Each entry should be copied as it stands, leaving the pictures behind.

◆ DATA RECORDS ◆
============================================================
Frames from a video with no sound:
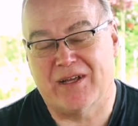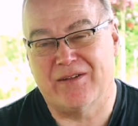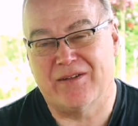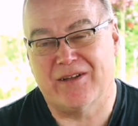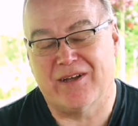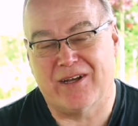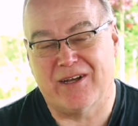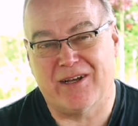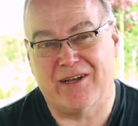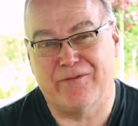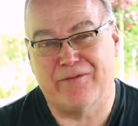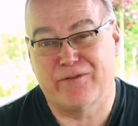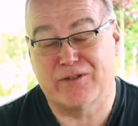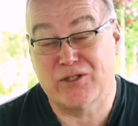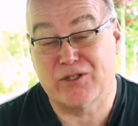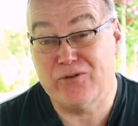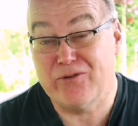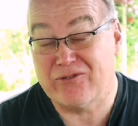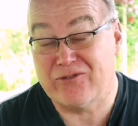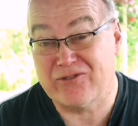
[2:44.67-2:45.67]
And
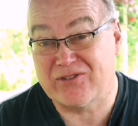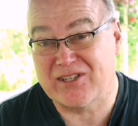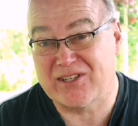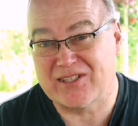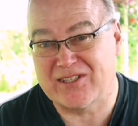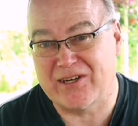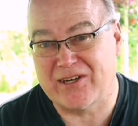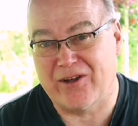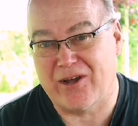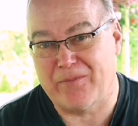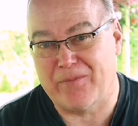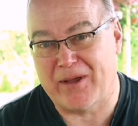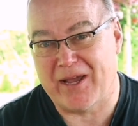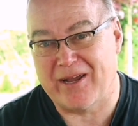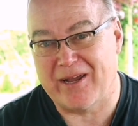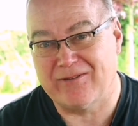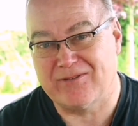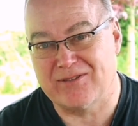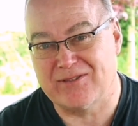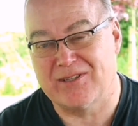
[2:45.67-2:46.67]
for
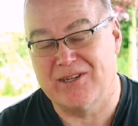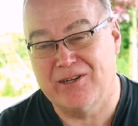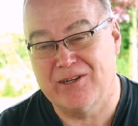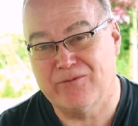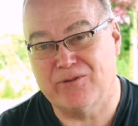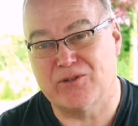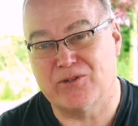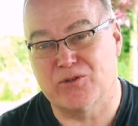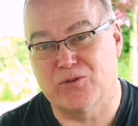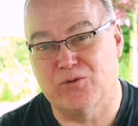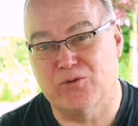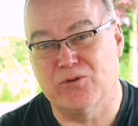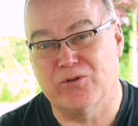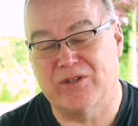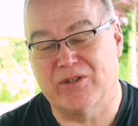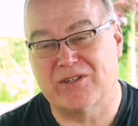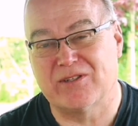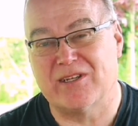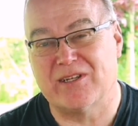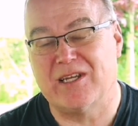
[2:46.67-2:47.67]
£269, which is
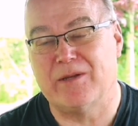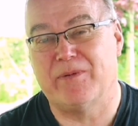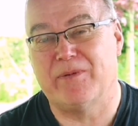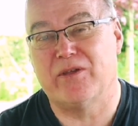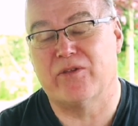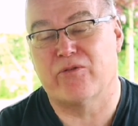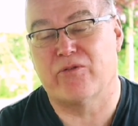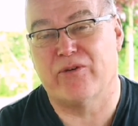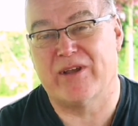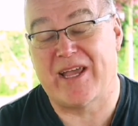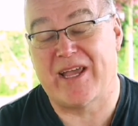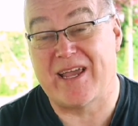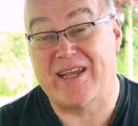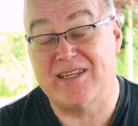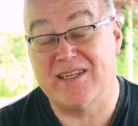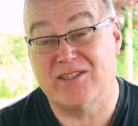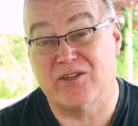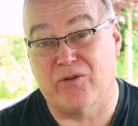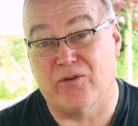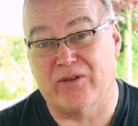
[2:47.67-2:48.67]
all this
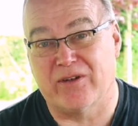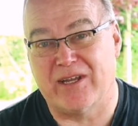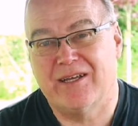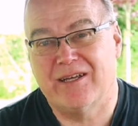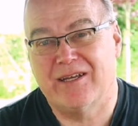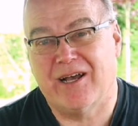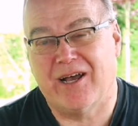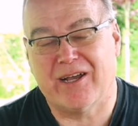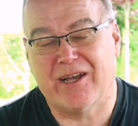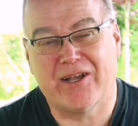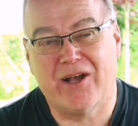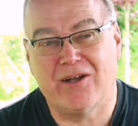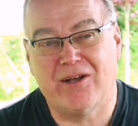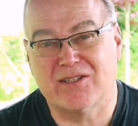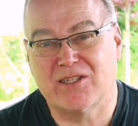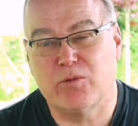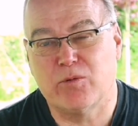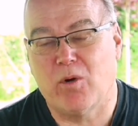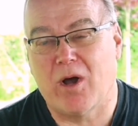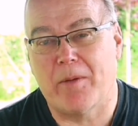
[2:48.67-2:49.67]
EB3A is on, I
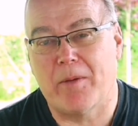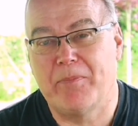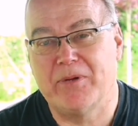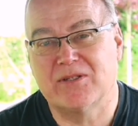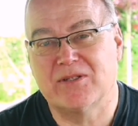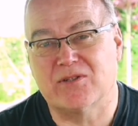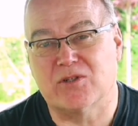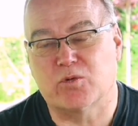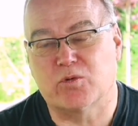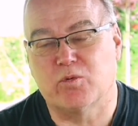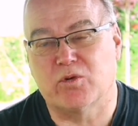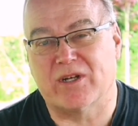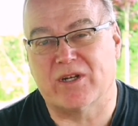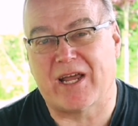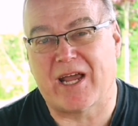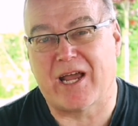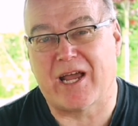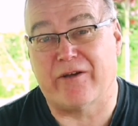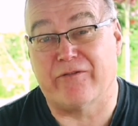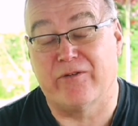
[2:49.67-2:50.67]
can't see why a business
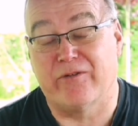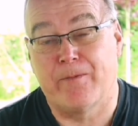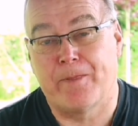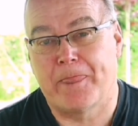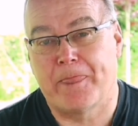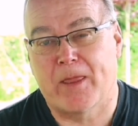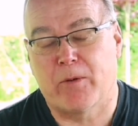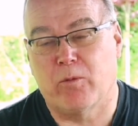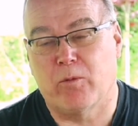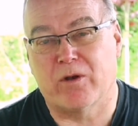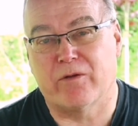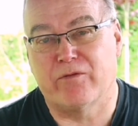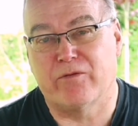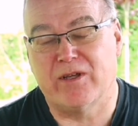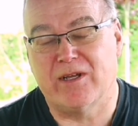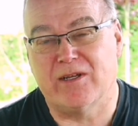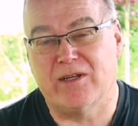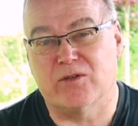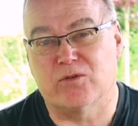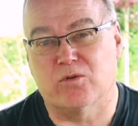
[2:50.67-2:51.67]
wouldn't have one
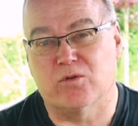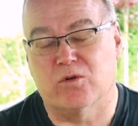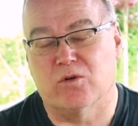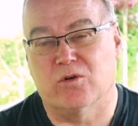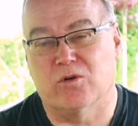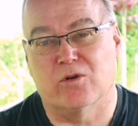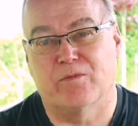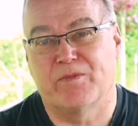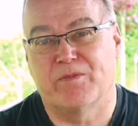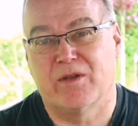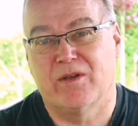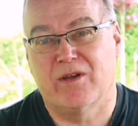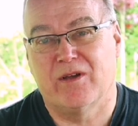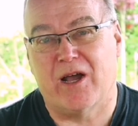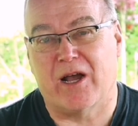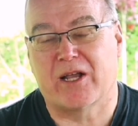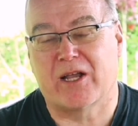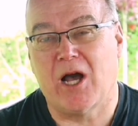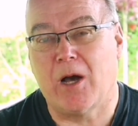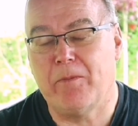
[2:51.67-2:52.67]
of these or
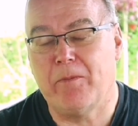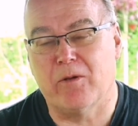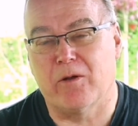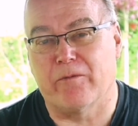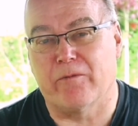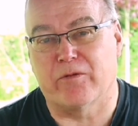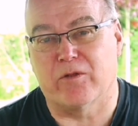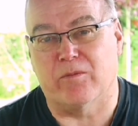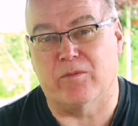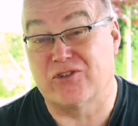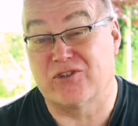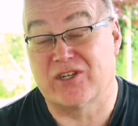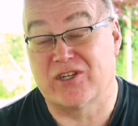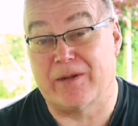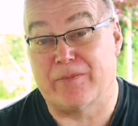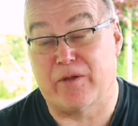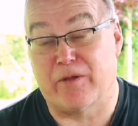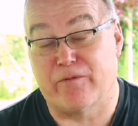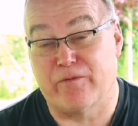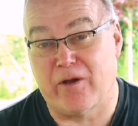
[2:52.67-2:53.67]
a couple of them
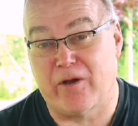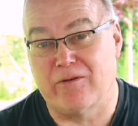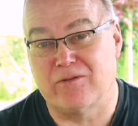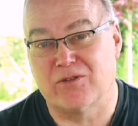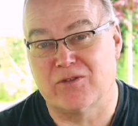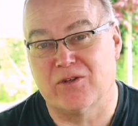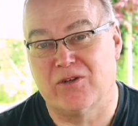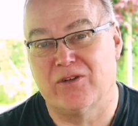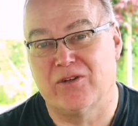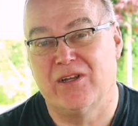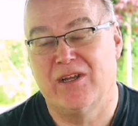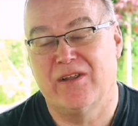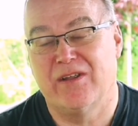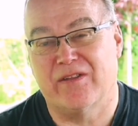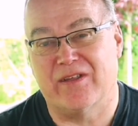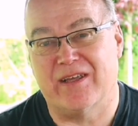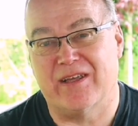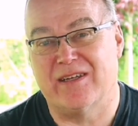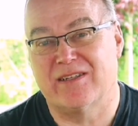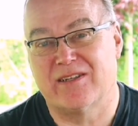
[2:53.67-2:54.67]
just to keep their phones on,
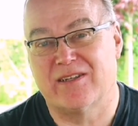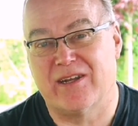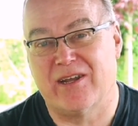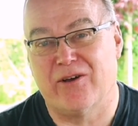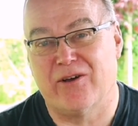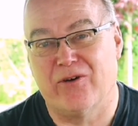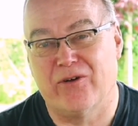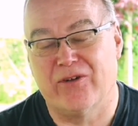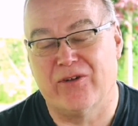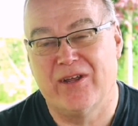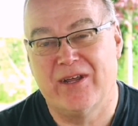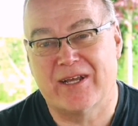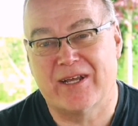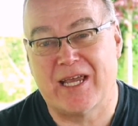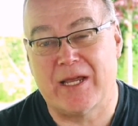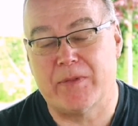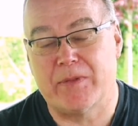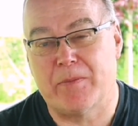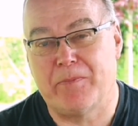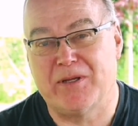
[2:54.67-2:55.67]
the internet on,
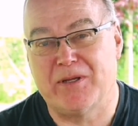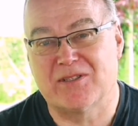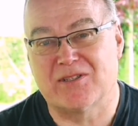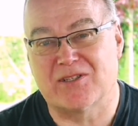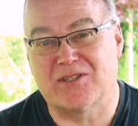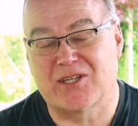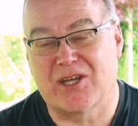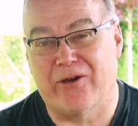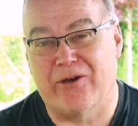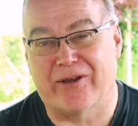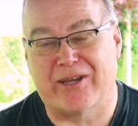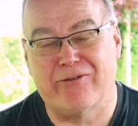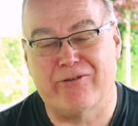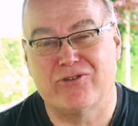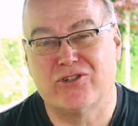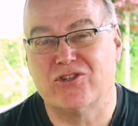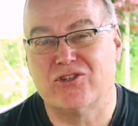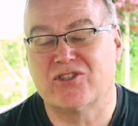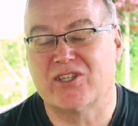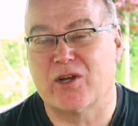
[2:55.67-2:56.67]
keep the business
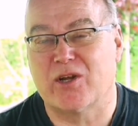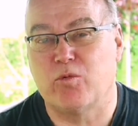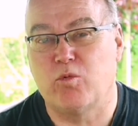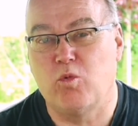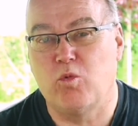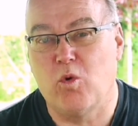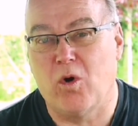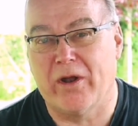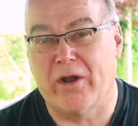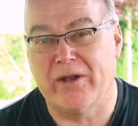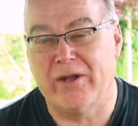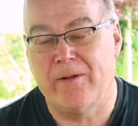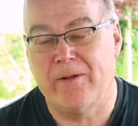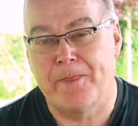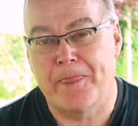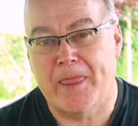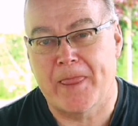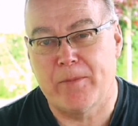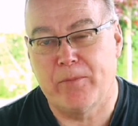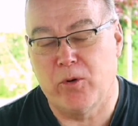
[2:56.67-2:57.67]
going. It would just take
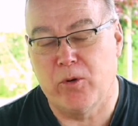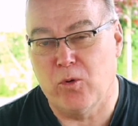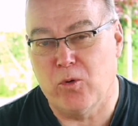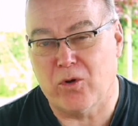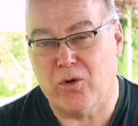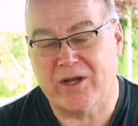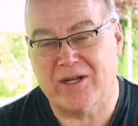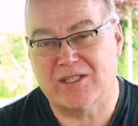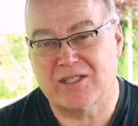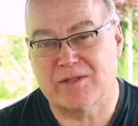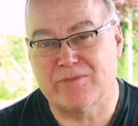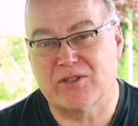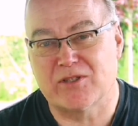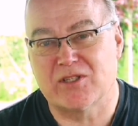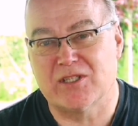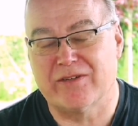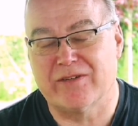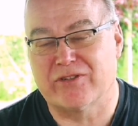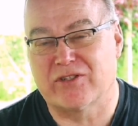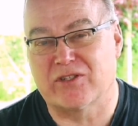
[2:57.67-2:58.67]
one poor
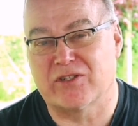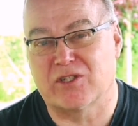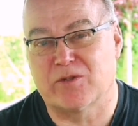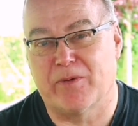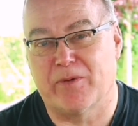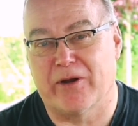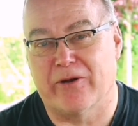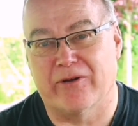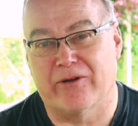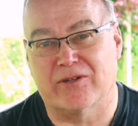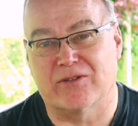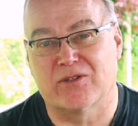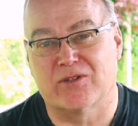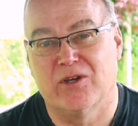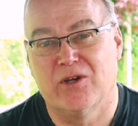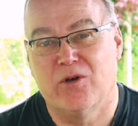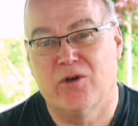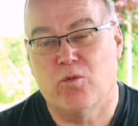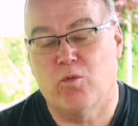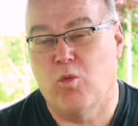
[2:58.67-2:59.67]
customer service
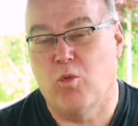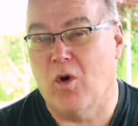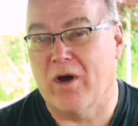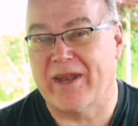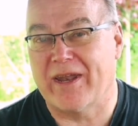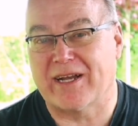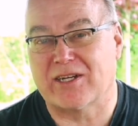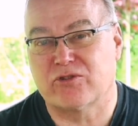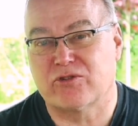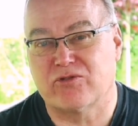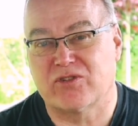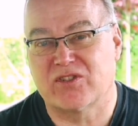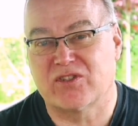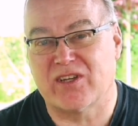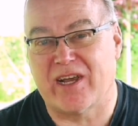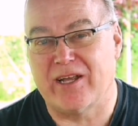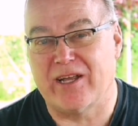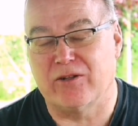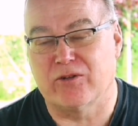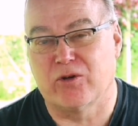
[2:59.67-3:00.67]
experience, one extra
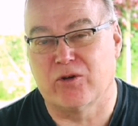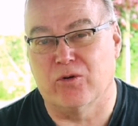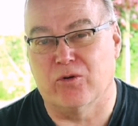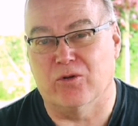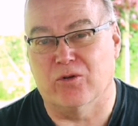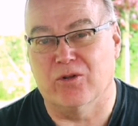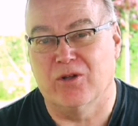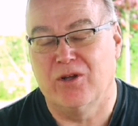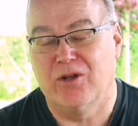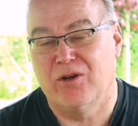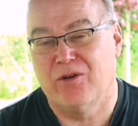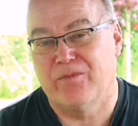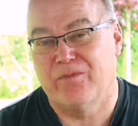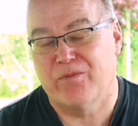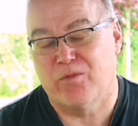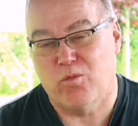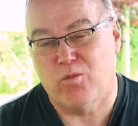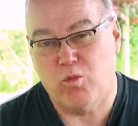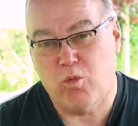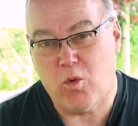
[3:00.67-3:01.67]
sale call,
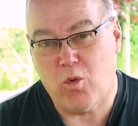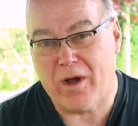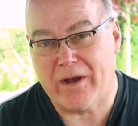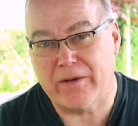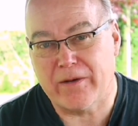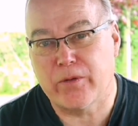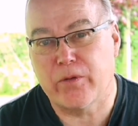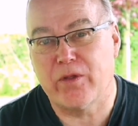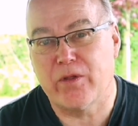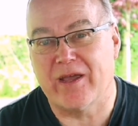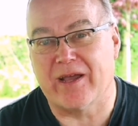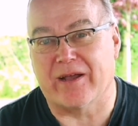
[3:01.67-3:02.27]
one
============================================================
◆ SOLUTION TO THIS TASK ◆
Frames from a video with no sound:
[2:44.67-2:45.67]
And
[2:45.67-2:46.67]
for
[2:46.67-2:47.67]
£269, which is
[2:47.67-2:48.67]
all this
[2:48.67-2:49.67]
EB3A is on, I
[2:49.67-2:50.67]
can't see why a business
[2:50.67-2:51.67]
wouldn't have one
[2:51.67-2:52.67]
of these or
[2:52.67-2:53.67]
a couple of them
[2:53.67-2:54.67]
just to keep their phones on,
[2:54.67-2:55.67]
the internet on,
[2:55.67-2:56.67]
keep the business
[2:56.67-2:57.67]
going. It would just take
[2:57.67-2:58.67]
one poor
[2:58.67-2:59.67]
customer service
[2:59.67-3:00.67]
experience, one extra
[3:00.67-3:01.67]
sale call,
[3:01.67-3:02.27]
one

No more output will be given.